• DIRECTIONS FOR THIS TASK:
Word for word and without images, transcribe all of the records.

• TASK INPUT:
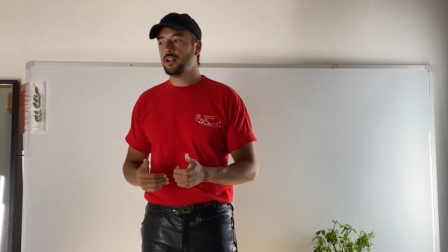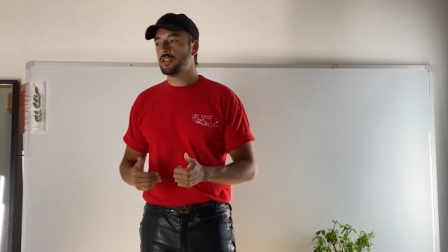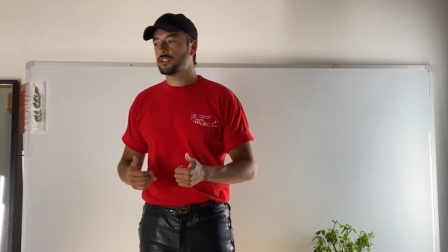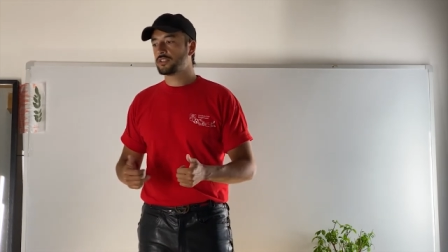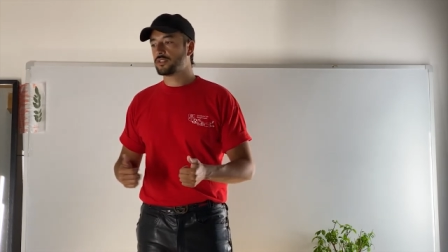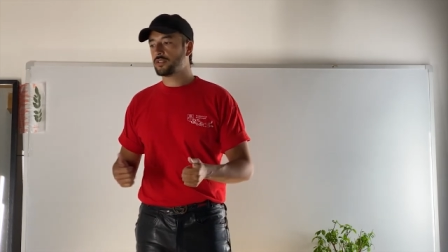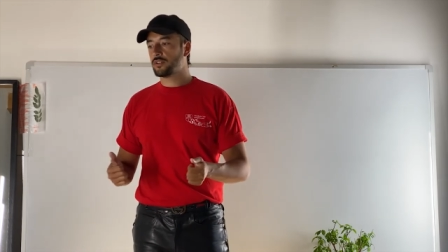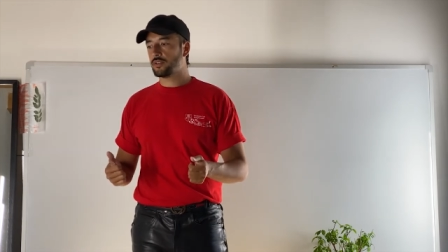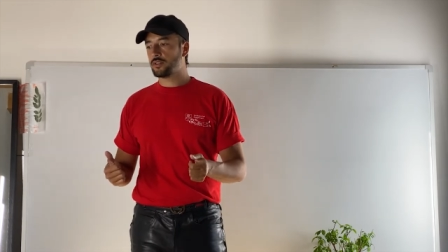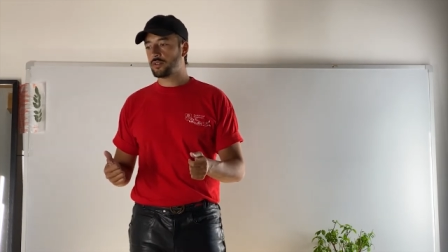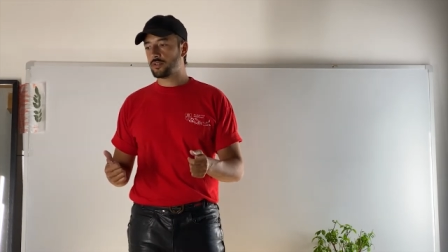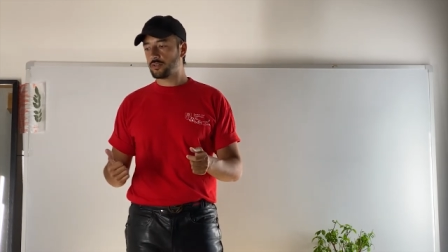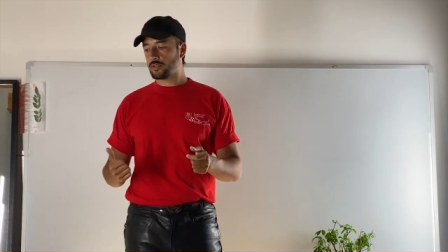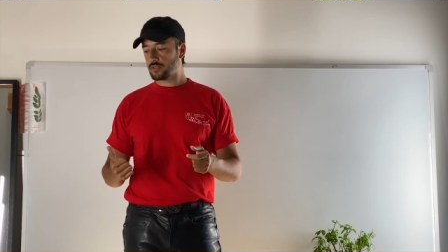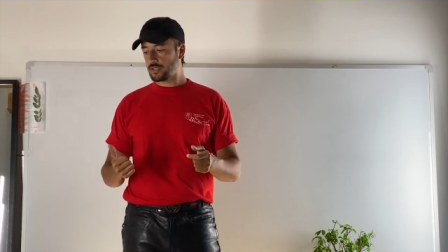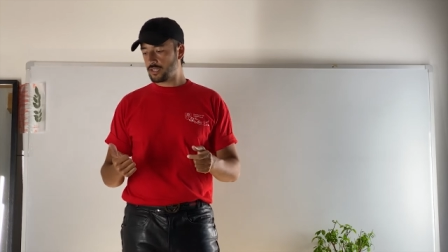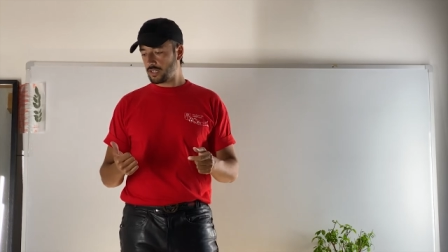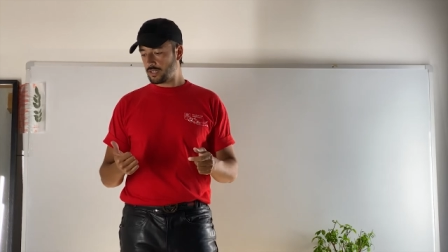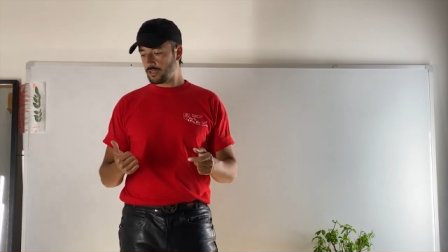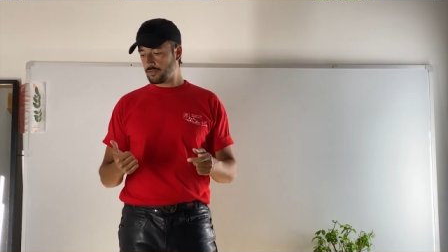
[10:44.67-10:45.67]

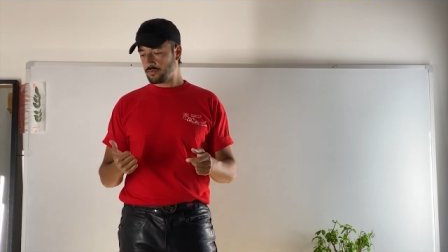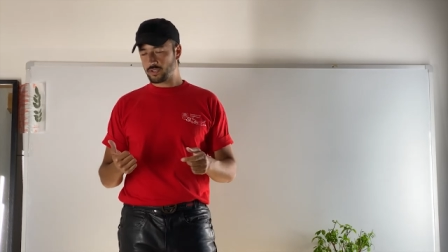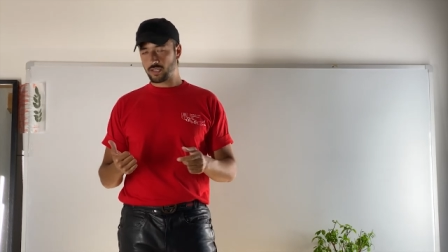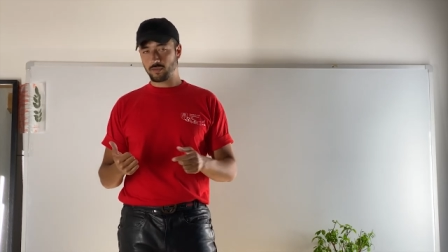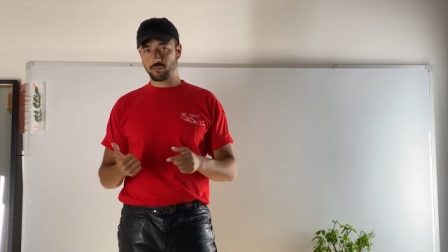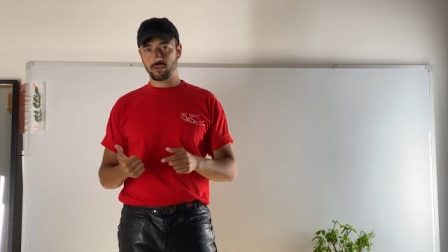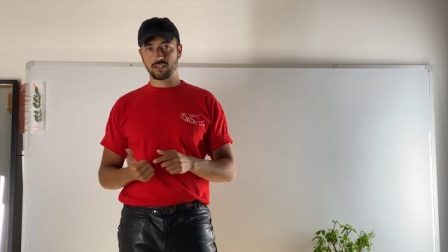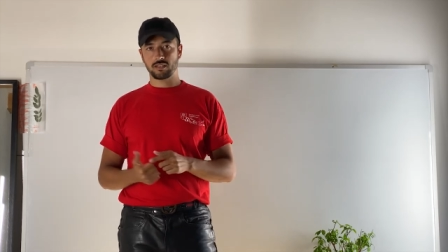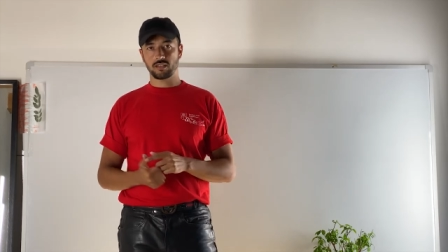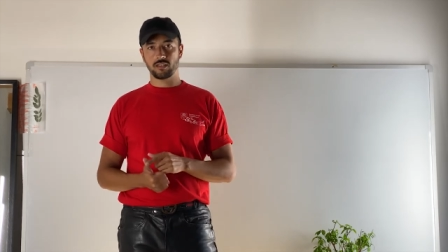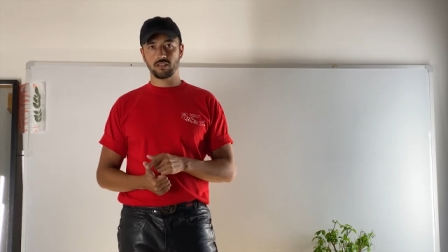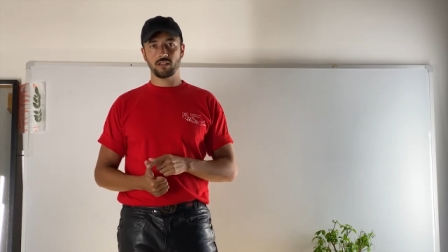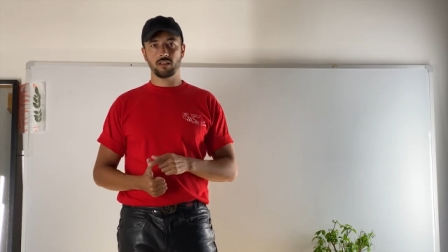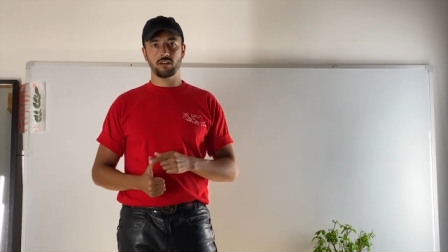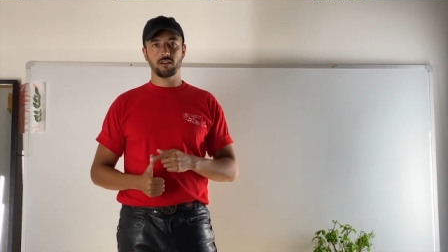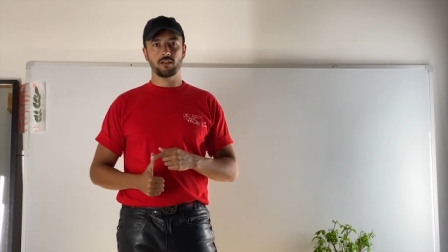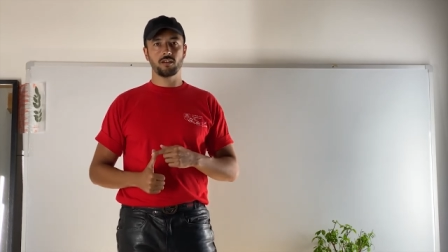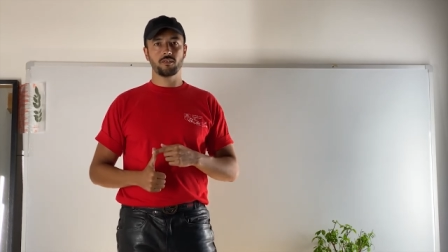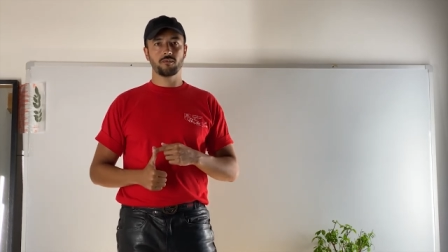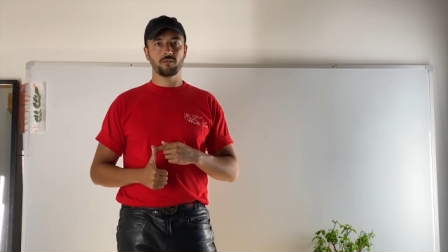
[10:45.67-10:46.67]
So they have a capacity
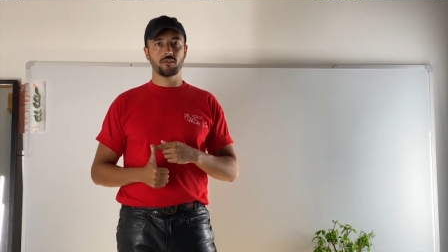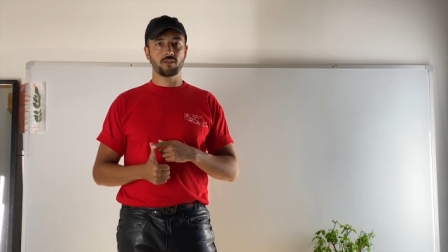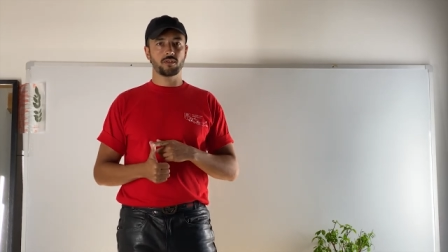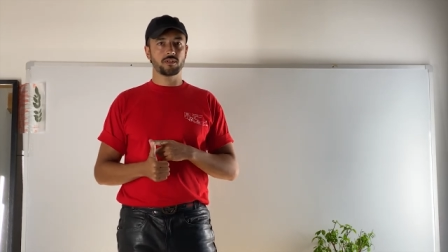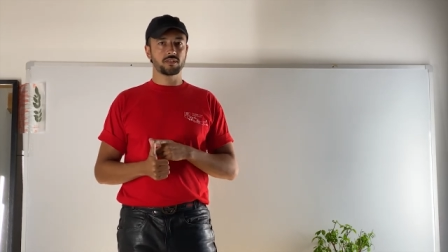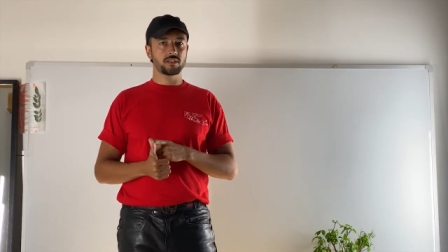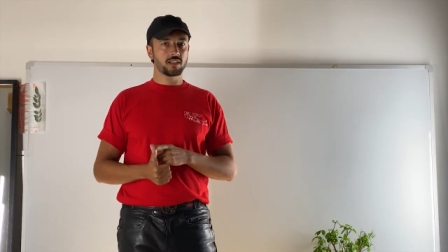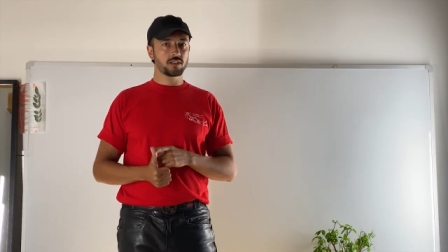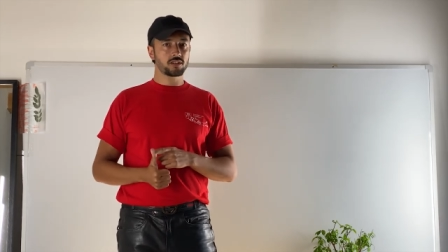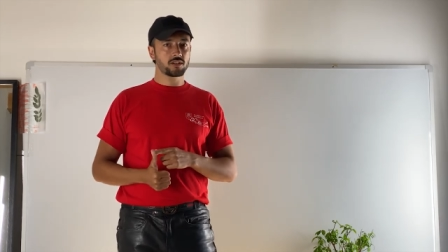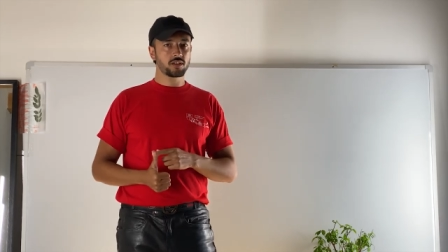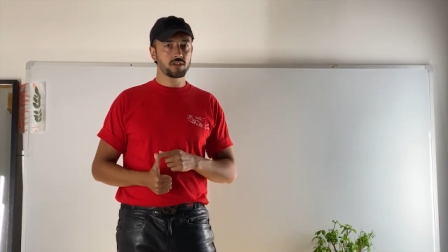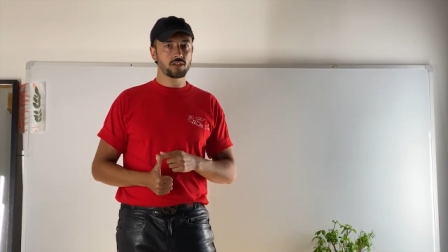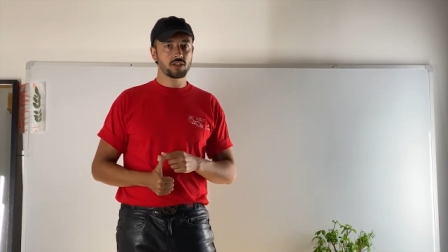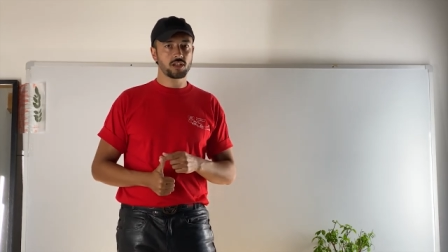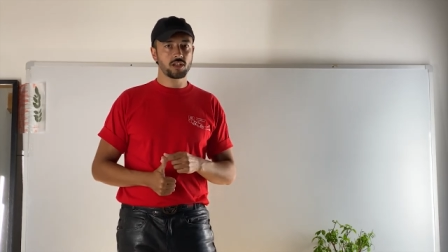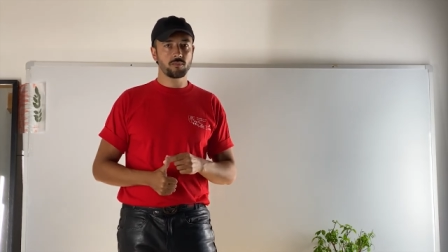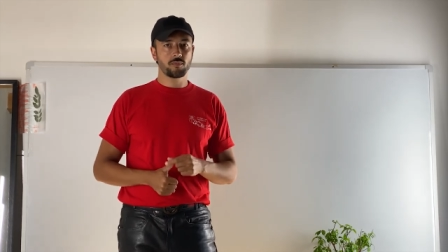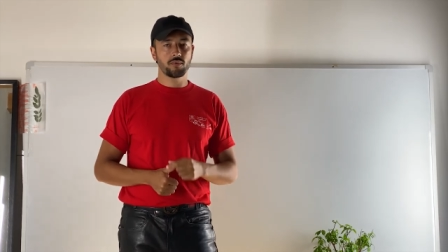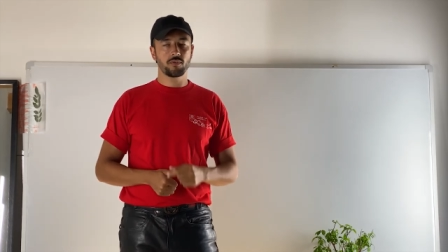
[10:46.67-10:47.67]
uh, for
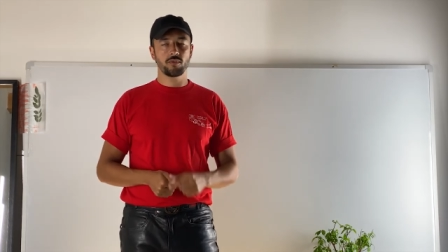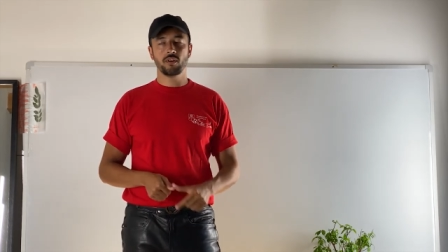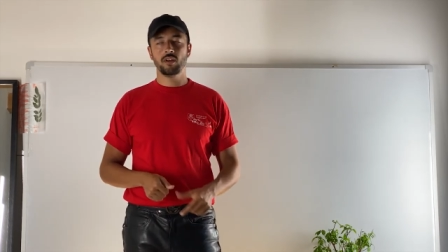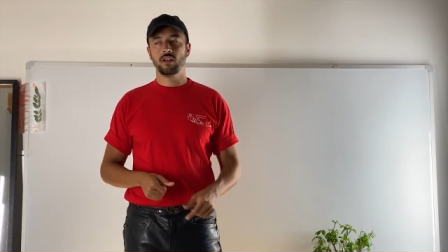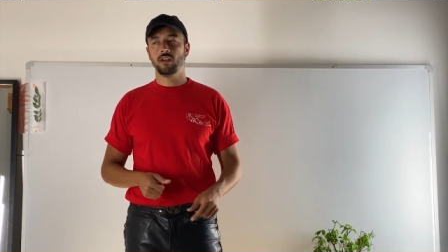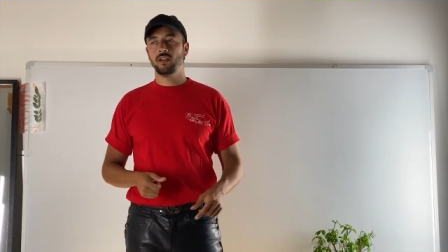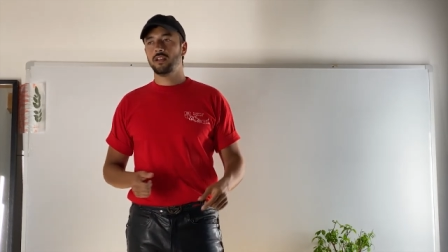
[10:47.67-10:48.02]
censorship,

• YOUR RESPONSE:
[10:44.67-10:45.67]

[10:45.67-10:46.67]
So they have a capacity
[10:46.67-10:47.67]
uh, for
[10:47.67-10:48.02]
censorship,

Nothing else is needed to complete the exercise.